(Your goal)
For each entry, restate it word for word while omitting any image it holds.

(Data supplied)
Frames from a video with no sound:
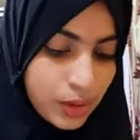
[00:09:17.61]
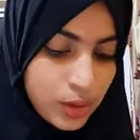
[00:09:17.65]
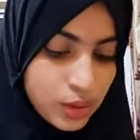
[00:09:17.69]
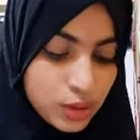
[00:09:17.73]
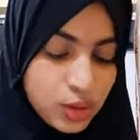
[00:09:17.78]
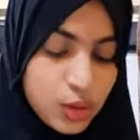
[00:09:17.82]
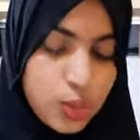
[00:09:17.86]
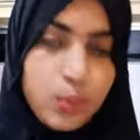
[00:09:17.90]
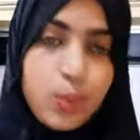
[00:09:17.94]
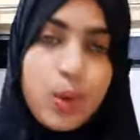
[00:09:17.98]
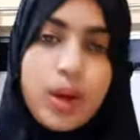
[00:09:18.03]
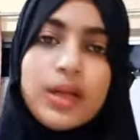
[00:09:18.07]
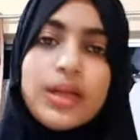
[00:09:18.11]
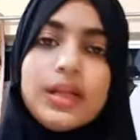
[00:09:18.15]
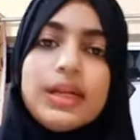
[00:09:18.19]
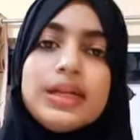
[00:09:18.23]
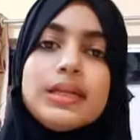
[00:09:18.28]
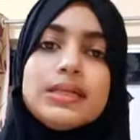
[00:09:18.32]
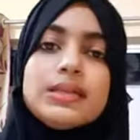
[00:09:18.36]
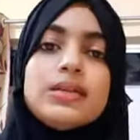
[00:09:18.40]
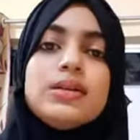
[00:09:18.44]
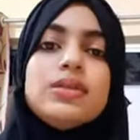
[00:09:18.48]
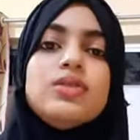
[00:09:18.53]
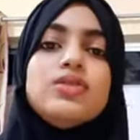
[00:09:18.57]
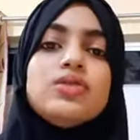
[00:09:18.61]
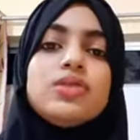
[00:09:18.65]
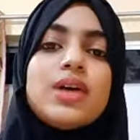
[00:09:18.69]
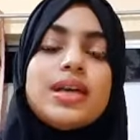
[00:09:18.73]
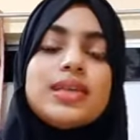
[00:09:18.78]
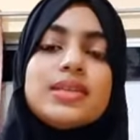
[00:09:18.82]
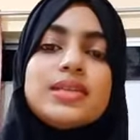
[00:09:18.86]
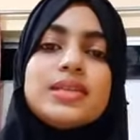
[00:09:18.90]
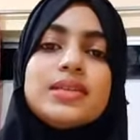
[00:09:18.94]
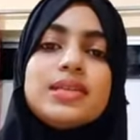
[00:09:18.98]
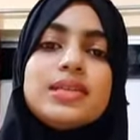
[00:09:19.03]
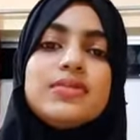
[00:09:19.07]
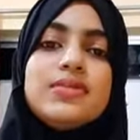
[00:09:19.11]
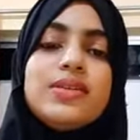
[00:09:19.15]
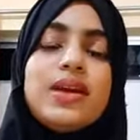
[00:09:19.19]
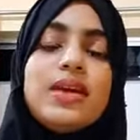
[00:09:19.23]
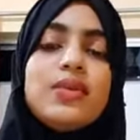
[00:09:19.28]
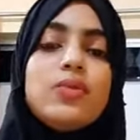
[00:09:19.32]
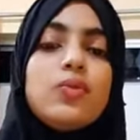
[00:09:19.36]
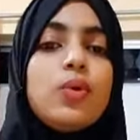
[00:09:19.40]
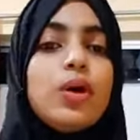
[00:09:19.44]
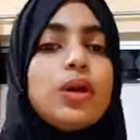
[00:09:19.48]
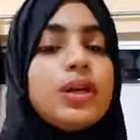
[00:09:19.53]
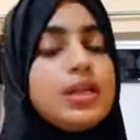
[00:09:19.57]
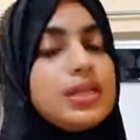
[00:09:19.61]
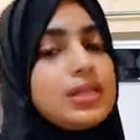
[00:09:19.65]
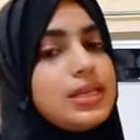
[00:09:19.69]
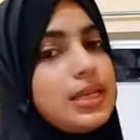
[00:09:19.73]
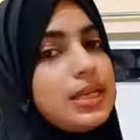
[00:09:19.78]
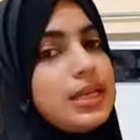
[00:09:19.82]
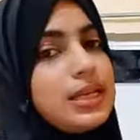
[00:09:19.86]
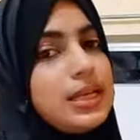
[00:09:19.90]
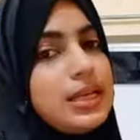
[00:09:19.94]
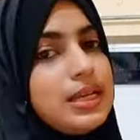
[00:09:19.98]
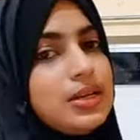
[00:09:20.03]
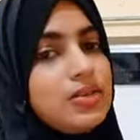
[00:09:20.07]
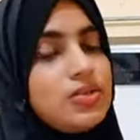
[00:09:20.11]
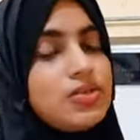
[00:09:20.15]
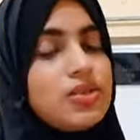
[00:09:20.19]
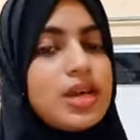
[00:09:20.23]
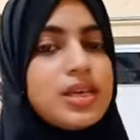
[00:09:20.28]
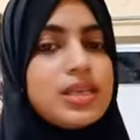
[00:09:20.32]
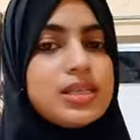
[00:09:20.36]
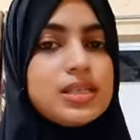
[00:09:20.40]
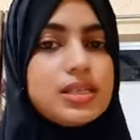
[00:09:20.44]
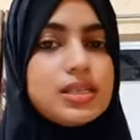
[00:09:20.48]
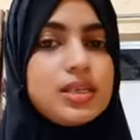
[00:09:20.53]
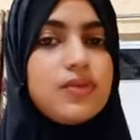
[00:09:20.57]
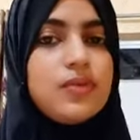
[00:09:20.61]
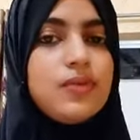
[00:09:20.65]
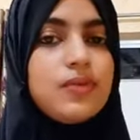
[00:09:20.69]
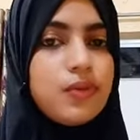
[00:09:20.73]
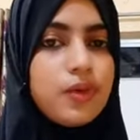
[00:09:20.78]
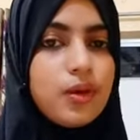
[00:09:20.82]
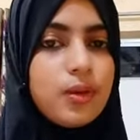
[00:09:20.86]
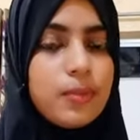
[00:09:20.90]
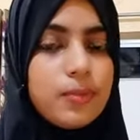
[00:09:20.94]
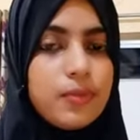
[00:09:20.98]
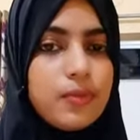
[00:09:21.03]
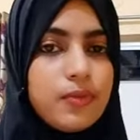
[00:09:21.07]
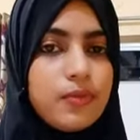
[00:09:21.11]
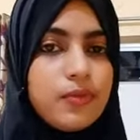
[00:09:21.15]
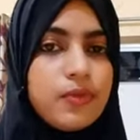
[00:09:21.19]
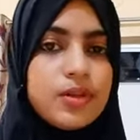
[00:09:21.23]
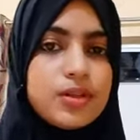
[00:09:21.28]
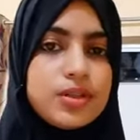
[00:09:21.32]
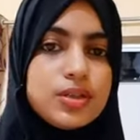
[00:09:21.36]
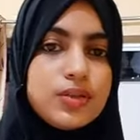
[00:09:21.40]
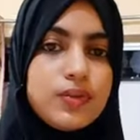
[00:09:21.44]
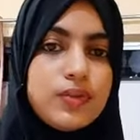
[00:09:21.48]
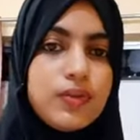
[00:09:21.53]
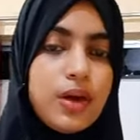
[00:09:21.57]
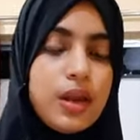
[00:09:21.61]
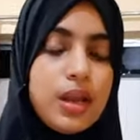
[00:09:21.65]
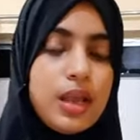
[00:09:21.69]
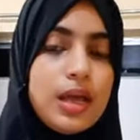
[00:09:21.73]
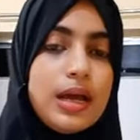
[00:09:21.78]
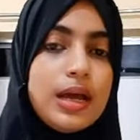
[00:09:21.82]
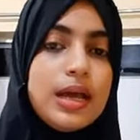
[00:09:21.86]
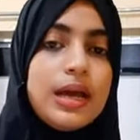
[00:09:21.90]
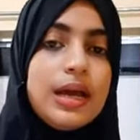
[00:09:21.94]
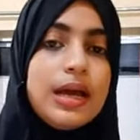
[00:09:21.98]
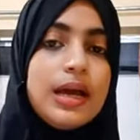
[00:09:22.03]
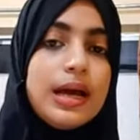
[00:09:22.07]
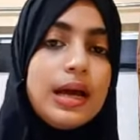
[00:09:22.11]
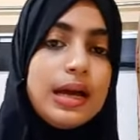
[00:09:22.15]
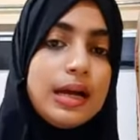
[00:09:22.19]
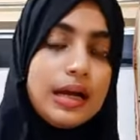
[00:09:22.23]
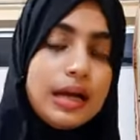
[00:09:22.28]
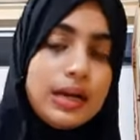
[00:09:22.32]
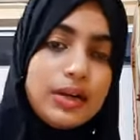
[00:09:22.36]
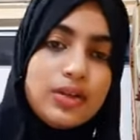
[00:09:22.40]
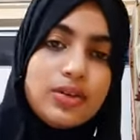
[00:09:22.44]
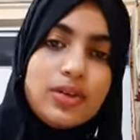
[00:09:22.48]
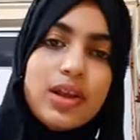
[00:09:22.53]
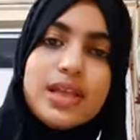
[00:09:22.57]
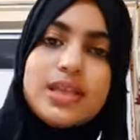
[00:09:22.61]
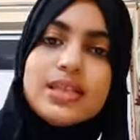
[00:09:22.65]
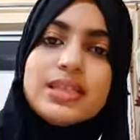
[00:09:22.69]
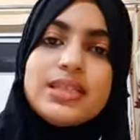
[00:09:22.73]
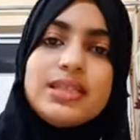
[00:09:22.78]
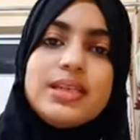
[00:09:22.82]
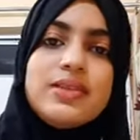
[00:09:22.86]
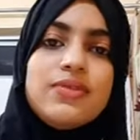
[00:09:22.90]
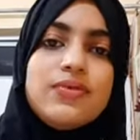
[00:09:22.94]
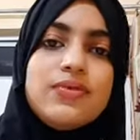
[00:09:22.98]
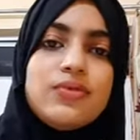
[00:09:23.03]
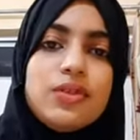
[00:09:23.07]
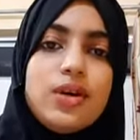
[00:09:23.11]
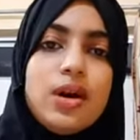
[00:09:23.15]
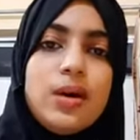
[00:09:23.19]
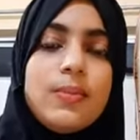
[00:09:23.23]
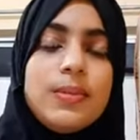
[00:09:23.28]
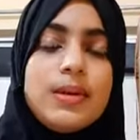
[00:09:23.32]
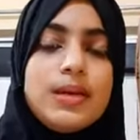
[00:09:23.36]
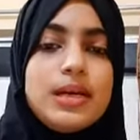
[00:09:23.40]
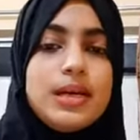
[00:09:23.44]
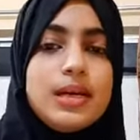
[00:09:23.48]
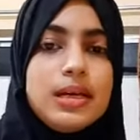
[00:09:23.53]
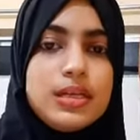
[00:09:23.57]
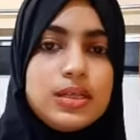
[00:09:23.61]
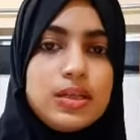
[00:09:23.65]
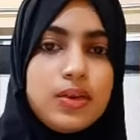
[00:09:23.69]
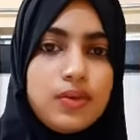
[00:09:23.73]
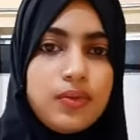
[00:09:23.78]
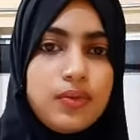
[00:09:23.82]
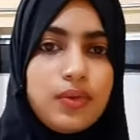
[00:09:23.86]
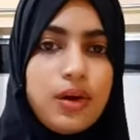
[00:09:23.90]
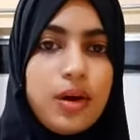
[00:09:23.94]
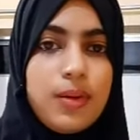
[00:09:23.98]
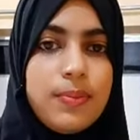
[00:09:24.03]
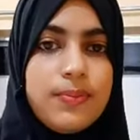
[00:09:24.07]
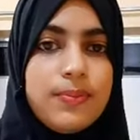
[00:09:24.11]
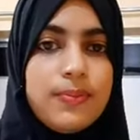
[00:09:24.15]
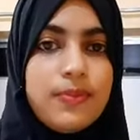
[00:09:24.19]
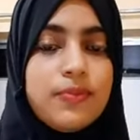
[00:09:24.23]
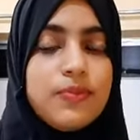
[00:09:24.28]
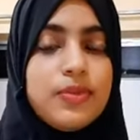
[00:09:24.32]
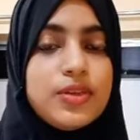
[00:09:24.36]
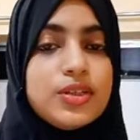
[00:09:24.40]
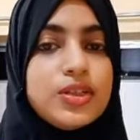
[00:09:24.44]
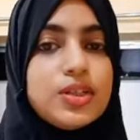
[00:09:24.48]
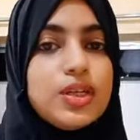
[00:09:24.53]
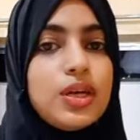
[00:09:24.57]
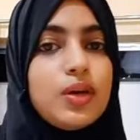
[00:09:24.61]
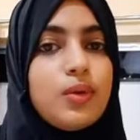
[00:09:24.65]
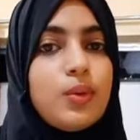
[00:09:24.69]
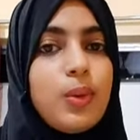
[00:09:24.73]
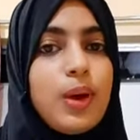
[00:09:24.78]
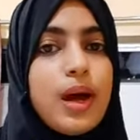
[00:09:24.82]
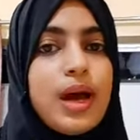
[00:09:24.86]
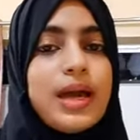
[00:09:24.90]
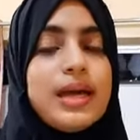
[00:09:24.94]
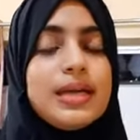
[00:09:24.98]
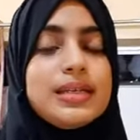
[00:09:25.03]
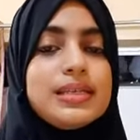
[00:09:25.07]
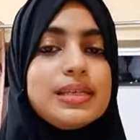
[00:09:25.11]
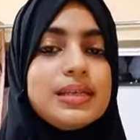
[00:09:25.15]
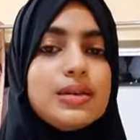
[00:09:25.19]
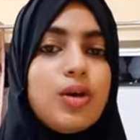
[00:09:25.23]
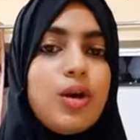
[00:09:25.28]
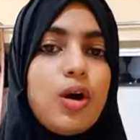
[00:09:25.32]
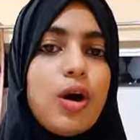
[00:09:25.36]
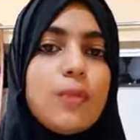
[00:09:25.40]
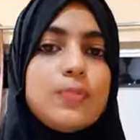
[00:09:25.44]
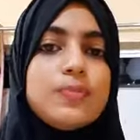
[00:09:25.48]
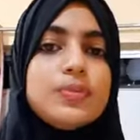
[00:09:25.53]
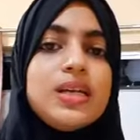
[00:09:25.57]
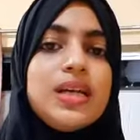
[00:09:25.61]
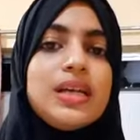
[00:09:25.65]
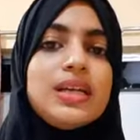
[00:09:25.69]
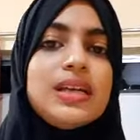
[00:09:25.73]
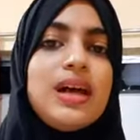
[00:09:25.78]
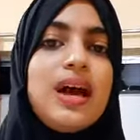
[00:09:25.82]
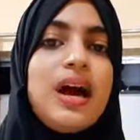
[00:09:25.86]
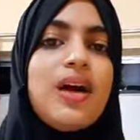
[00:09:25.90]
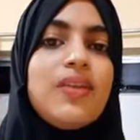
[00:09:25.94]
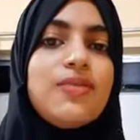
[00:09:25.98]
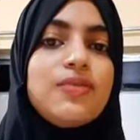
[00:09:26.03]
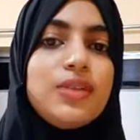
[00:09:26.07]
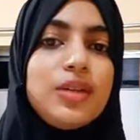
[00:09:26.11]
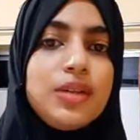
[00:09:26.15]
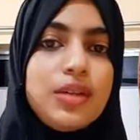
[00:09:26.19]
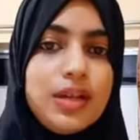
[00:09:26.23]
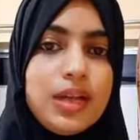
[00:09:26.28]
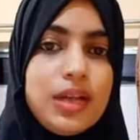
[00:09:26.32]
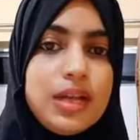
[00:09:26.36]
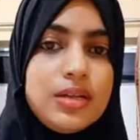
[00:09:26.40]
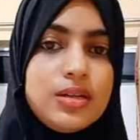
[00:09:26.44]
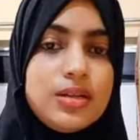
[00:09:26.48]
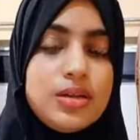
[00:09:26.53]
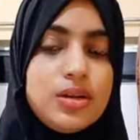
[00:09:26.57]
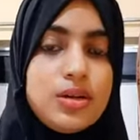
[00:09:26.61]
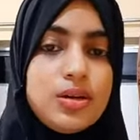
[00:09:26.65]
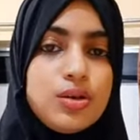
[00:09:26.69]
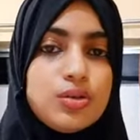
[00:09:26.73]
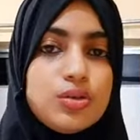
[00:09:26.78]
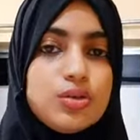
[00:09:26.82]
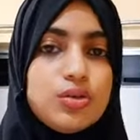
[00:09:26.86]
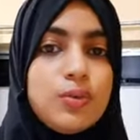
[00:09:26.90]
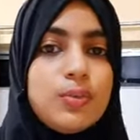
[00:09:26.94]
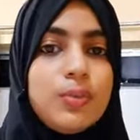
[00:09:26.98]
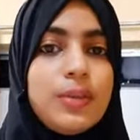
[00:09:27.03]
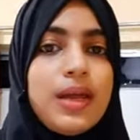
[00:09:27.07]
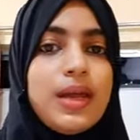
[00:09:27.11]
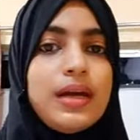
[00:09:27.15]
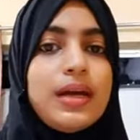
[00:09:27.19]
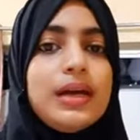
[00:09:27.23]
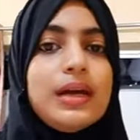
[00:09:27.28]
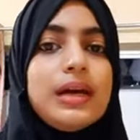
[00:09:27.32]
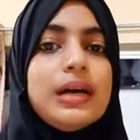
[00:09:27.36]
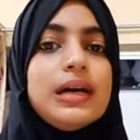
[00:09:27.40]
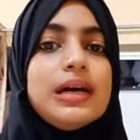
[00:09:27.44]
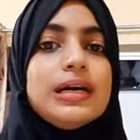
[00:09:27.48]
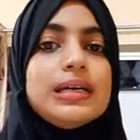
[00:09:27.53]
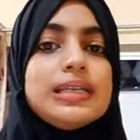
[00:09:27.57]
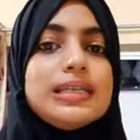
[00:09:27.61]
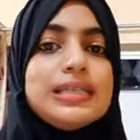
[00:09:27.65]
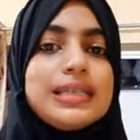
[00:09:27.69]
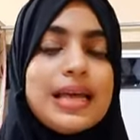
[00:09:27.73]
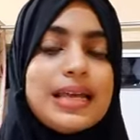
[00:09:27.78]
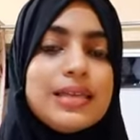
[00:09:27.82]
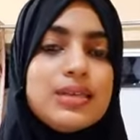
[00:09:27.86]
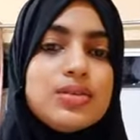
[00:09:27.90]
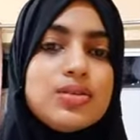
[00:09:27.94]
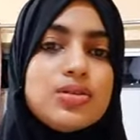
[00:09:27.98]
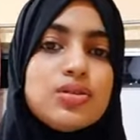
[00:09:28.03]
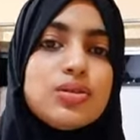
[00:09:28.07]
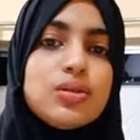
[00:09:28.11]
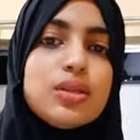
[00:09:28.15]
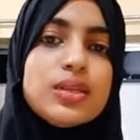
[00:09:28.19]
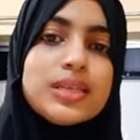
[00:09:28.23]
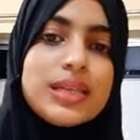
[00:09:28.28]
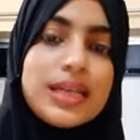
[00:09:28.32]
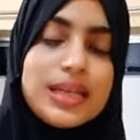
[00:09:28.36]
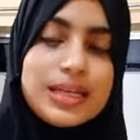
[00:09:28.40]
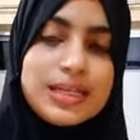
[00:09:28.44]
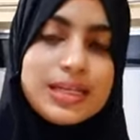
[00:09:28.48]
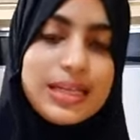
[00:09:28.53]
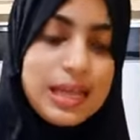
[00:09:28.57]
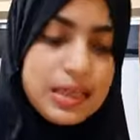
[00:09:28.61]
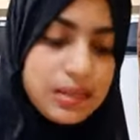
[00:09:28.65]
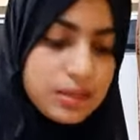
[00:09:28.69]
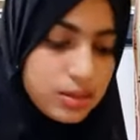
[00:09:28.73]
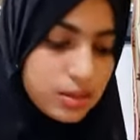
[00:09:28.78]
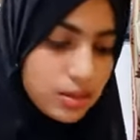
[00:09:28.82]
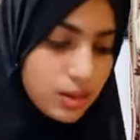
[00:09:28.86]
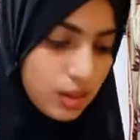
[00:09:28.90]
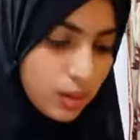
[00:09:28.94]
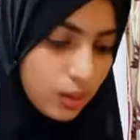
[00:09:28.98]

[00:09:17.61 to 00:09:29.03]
So what is a transitive and what is an intransitive verb? First of all, a transitive verb is a verb which requires an object after it to make a sense to the sentence.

(Exercise solution)
Frames from a video with no sound:
[00:09:17.61]
[00:09:17.65]
[00:09:17.69]
[00:09:17.73]
[00:09:17.78]
[00:09:17.82]
[00:09:17.86]
[00:09:17.90]
[00:09:17.94]
[00:09:17.98]
[00:09:18.03]
[00:09:18.07]
[00:09:18.11]
[00:09:18.15]
[00:09:18.19]
[00:09:18.23]
[00:09:18.28]
[00:09:18.32]
[00:09:18.36]
[00:09:18.40]
[00:09:18.44]
[00:09:18.48]
[00:09:18.53]
[00:09:18.57]
[00:09:18.61]
[00:09:18.65]
[00:09:18.69]
[00:09:18.73]
[00:09:18.78]
[00:09:18.82]
[00:09:18.86]
[00:09:18.90]
[00:09:18.94]
[00:09:18.98]
[00:09:19.03]
[00:09:19.07]
[00:09:19.11]
[00:09:19.15]
[00:09:19.19]
[00:09:19.23]
[00:09:19.28]
[00:09:19.32]
[00:09:19.36]
[00:09:19.40]
[00:09:19.44]
[00:09:19.48]
[00:09:19.53]
[00:09:19.57]
[00:09:19.61]
[00:09:19.65]
[00:09:19.69]
[00:09:19.73]
[00:09:19.78]
[00:09:19.82]
[00:09:19.86]
[00:09:19.90]
[00:09:19.94]
[00:09:19.98]
[00:09:20.03]
[00:09:20.07]
[00:09:20.11]
[00:09:20.15]
[00:09:20.19]
[00:09:20.23]
[00:09:20.28]
[00:09:20.32]
[00:09:20.36]
[00:09:20.40]
[00:09:20.44]
[00:09:20.48]
[00:09:20.53]
[00:09:20.57]
[00:09:20.61]
[00:09:20.65]
[00:09:20.69]
[00:09:20.73]
[00:09:20.78]
[00:09:20.82]
[00:09:20.86]
[00:09:20.90]
[00:09:20.94]
[00:09:20.98]
[00:09:21.03]
[00:09:21.07]
[00:09:21.11]
[00:09:21.15]
[00:09:21.19]
[00:09:21.23]
[00:09:21.28]
[00:09:21.32]
[00:09:21.36]
[00:09:21.40]
[00:09:21.44]
[00:09:21.48]
[00:09:21.53]
[00:09:21.57]
[00:09:21.61]
[00:09:21.65]
[00:09:21.69]
[00:09:21.73]
[00:09:21.78]
[00:09:21.82]
[00:09:21.86]
[00:09:21.90]
[00:09:21.94]
[00:09:21.98]
[00:09:22.03]
[00:09:22.07]
[00:09:22.11]
[00:09:22.15]
[00:09:22.19]
[00:09:22.23]
[00:09:22.28]
[00:09:22.32]
[00:09:22.36]
[00:09:22.40]
[00:09:22.44]
[00:09:22.48]
[00:09:22.53]
[00:09:22.57]
[00:09:22.61]
[00:09:22.65]
[00:09:22.69]
[00:09:22.73]
[00:09:22.78]
[00:09:22.82]
[00:09:22.86]
[00:09:22.90]
[00:09:22.94]
[00:09:22.98]
[00:09:23.03]
[00:09:23.07]
[00:09:23.11]
[00:09:23.15]
[00:09:23.19]
[00:09:23.23]
[00:09:23.28]
[00:09:23.32]
[00:09:23.36]
[00:09:23.40]
[00:09:23.44]
[00:09:23.48]
[00:09:23.53]
[00:09:23.57]
[00:09:23.61]
[00:09:23.65]
[00:09:23.69]
[00:09:23.73]
[00:09:23.78]
[00:09:23.82]
[00:09:23.86]
[00:09:23.90]
[00:09:23.94]
[00:09:23.98]
[00:09:24.03]
[00:09:24.07]
[00:09:24.11]
[00:09:24.15]
[00:09:24.19]
[00:09:24.23]
[00:09:24.28]
[00:09:24.32]
[00:09:24.36]
[00:09:24.40]
[00:09:24.44]
[00:09:24.48]
[00:09:24.53]
[00:09:24.57]
[00:09:24.61]
[00:09:24.65]
[00:09:24.69]
[00:09:24.73]
[00:09:24.78]
[00:09:24.82]
[00:09:24.86]
[00:09:24.90]
[00:09:24.94]
[00:09:24.98]
[00:09:25.03]
[00:09:25.07]
[00:09:25.11]
[00:09:25.15]
[00:09:25.19]
[00:09:25.23]
[00:09:25.28]
[00:09:25.32]
[00:09:25.36]
[00:09:25.40]
[00:09:25.44]
[00:09:25.48]
[00:09:25.53]
[00:09:25.57]
[00:09:25.61]
[00:09:25.65]
[00:09:25.69]
[00:09:25.73]
[00:09:25.78]
[00:09:25.82]
[00:09:25.86]
[00:09:25.90]
[00:09:25.94]
[00:09:25.98]
[00:09:26.03]
[00:09:26.07]
[00:09:26.11]
[00:09:26.15]
[00:09:26.19]
[00:09:26.23]
[00:09:26.28]
[00:09:26.32]
[00:09:26.36]
[00:09:26.40]
[00:09:26.44]
[00:09:26.48]
[00:09:26.53]
[00:09:26.57]
[00:09:26.61]
[00:09:26.65]
[00:09:26.69]
[00:09:26.73]
[00:09:26.78]
[00:09:26.82]
[00:09:26.86]
[00:09:26.90]
[00:09:26.94]
[00:09:26.98]
[00:09:27.03]
[00:09:27.07]
[00:09:27.11]
[00:09:27.15]
[00:09:27.19]
[00:09:27.23]
[00:09:27.28]
[00:09:27.32]
[00:09:27.36]
[00:09:27.40]
[00:09:27.44]
[00:09:27.48]
[00:09:27.53]
[00:09:27.57]
[00:09:27.61]
[00:09:27.65]
[00:09:27.69]
[00:09:27.73]
[00:09:27.78]
[00:09:27.82]
[00:09:27.86]
[00:09:27.90]
[00:09:27.94]
[00:09:27.98]
[00:09:28.03]
[00:09:28.07]
[00:09:28.11]
[00:09:28.15]
[00:09:28.19]
[00:09:28.23]
[00:09:28.28]
[00:09:28.32]
[00:09:28.36]
[00:09:28.40]
[00:09:28.44]
[00:09:28.48]
[00:09:28.53]
[00:09:28.57]
[00:09:28.61]
[00:09:28.65]
[00:09:28.69]
[00:09:28.73]
[00:09:28.78]
[00:09:28.82]
[00:09:28.86]
[00:09:28.90]
[00:09:28.94]
[00:09:28.98]

[00:09:17.61 to 00:09:29.03]
So what is a transitive and what is an intransitive verb? First of all, a transitive verb is a verb which requires an object after it to make a sense to the sentence.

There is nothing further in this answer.